I took a quick look at the track switch. It was lined into the siding and locked. This was the sole cause of the tragedy. Looking north up the line, we saw three lights through the haze about half a mile away. The largest-ever washout signal was made by myself for two solid minutes. Without glasses, I could not determine what was coming. With the switch lined into this already fatality-laden RDC, the last thing we needed was for a freight to plow into us.
To our immense relief, this turned out to be a slow-travelling Burro crane which drew to a stop at the switch. The foreman stuck his head out the cab door and immediately went berserk, compounding the tragedy. His repeated cries of "Oh no, oh no!" filled the air, quickly turning to "Please kill me!". He eventually had to be taken away in a strait-jacket, requiring hospitalization. The Burro crane pulled up to the crippled 6146. I pointed out to the Burro crane crew the problem of those trapped in the front end. At last we had some tools. The crew pitched in with grim determination, only to find that crowbars and jacks were just as useless as bare hands in moving the mountains of metal.

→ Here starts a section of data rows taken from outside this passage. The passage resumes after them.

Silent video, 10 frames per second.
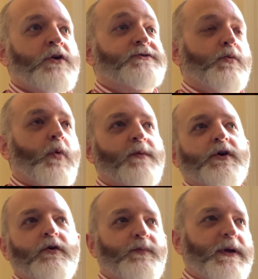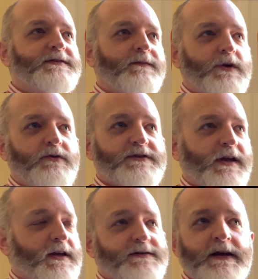So one good piece of news
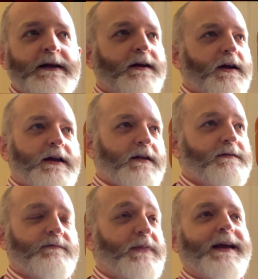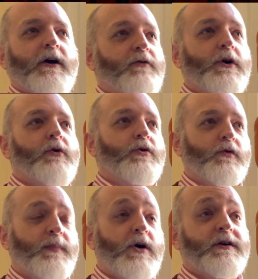is they are no longer
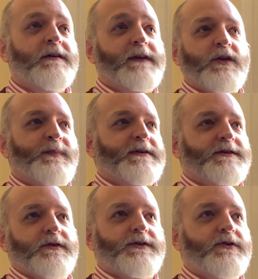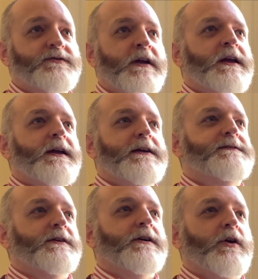a bloc. The other piece of good news
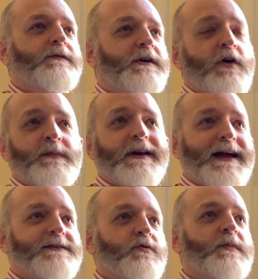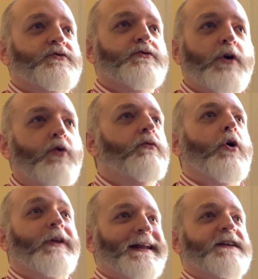is that the government has almost no
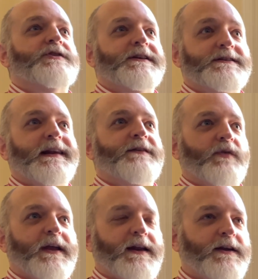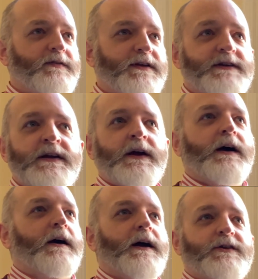role in actually delivering any of this.
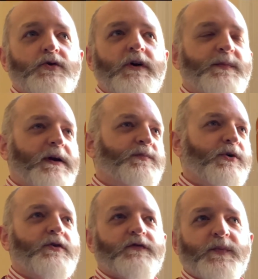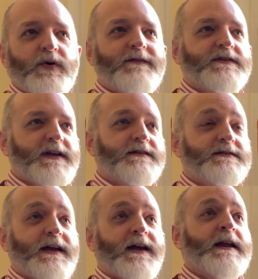It's already been approved. The private sector's
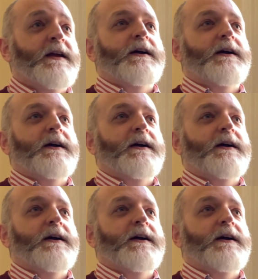there.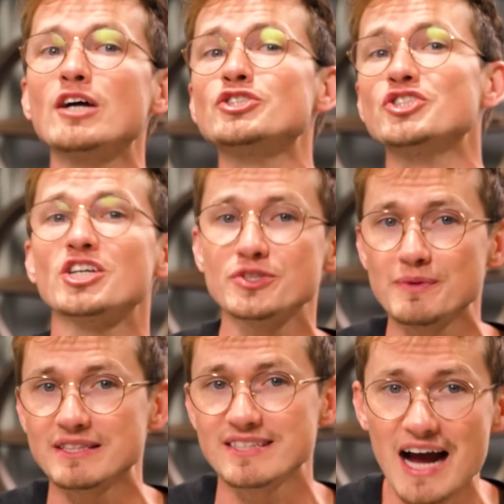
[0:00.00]

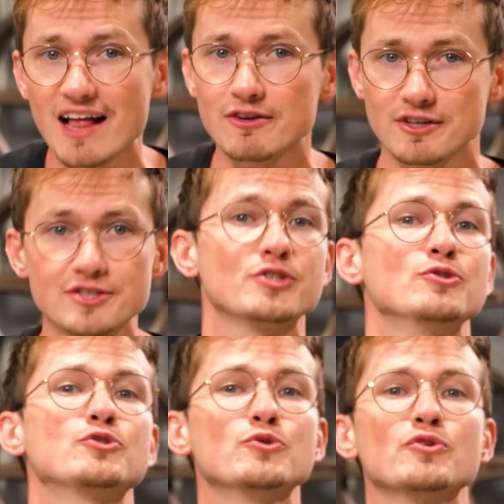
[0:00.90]
adjustment tolerance, a new
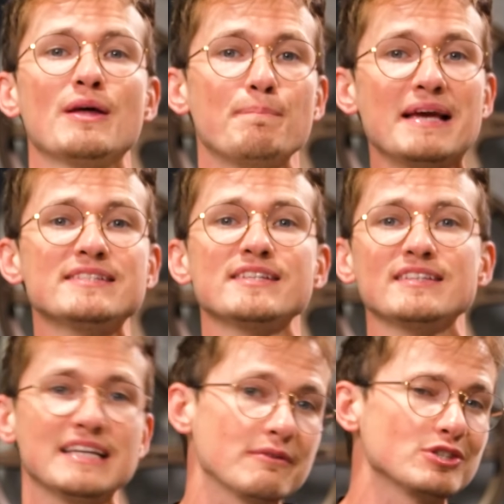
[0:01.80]
tool that
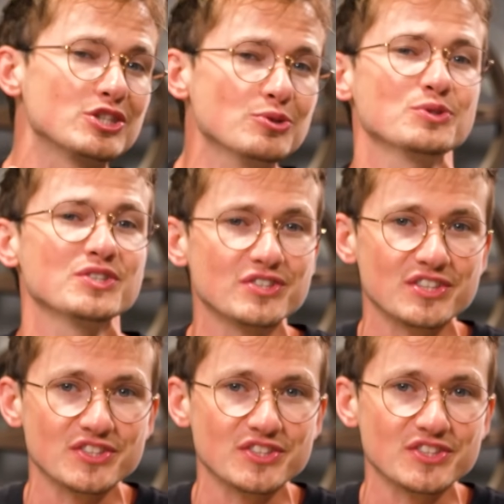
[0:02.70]
basically it reduces the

By now, emergency units were showing up. With the situation better assessed, the call for two ambulances was upgraded to a General Alarm for all units between Didsbury and Airdrie. The solid construction of RDC cars, so valuable in a minor accident, was magnifying the intensity of the mountain of rubble and it defeated even the Jaws of Life.
The final toll was the engineer and four passengers killed, and all remaining passengers injured to varying degrees. All survivors required hospitalization. I was very lucky, though I am not yet finished with the ordeal. One of every three people on board were killed in Alberta's worst railway derailment accident to date.
Some 40 years after the incident, and nine years after publication of this post, another passenger named Audrey added a comment to this post. I've elevated it to be part of the post because Audrey and Paul were both passengers on this ill-fated run:
"I was on that train... March 23, 1983 will never leave my mind. Forty years ago! I was seated just in front of the conductor, Charles. I was in the back in the smoking section. I always say that smoking saved my life. (have since quit for 13 years) I still see so clearly the events of that day. Especially "Stewie, Stewie, are you OK Stewie? And Paige, taking clothes out of suitcases to use as bandages."
Here's the telex was sent on the day of the accident (above), by L.A. Hill, General Manager, Pacific Region to officials in Montreal, namely: J.P. Kelsall, General Manager, Operations and Maintenance; J.H. Geddis, Vice-President, Transportation Development; and R.R. Morrish, Chief Engineer. Glenn Brosinsky kindly shared two photos of the wrecked equipment stored at Calgary. Tank car NATX 13737 on a flat car:
A standard CP accident report form:
The foreman on the Burro crane involved in the accident had left Company service by July, 1983. VIA 6146, seen resting on CP Rail flatcar 315511 at Alyth in August 1983 (Brian Schuff photo, above) was eventually moved to Transcona in January 1984. A CP Rail Burro crane:
*Though this accident is often referred to as Carstairs, the telex message shows that it actually occurred at a siding named Wessex, just north of Crossfield.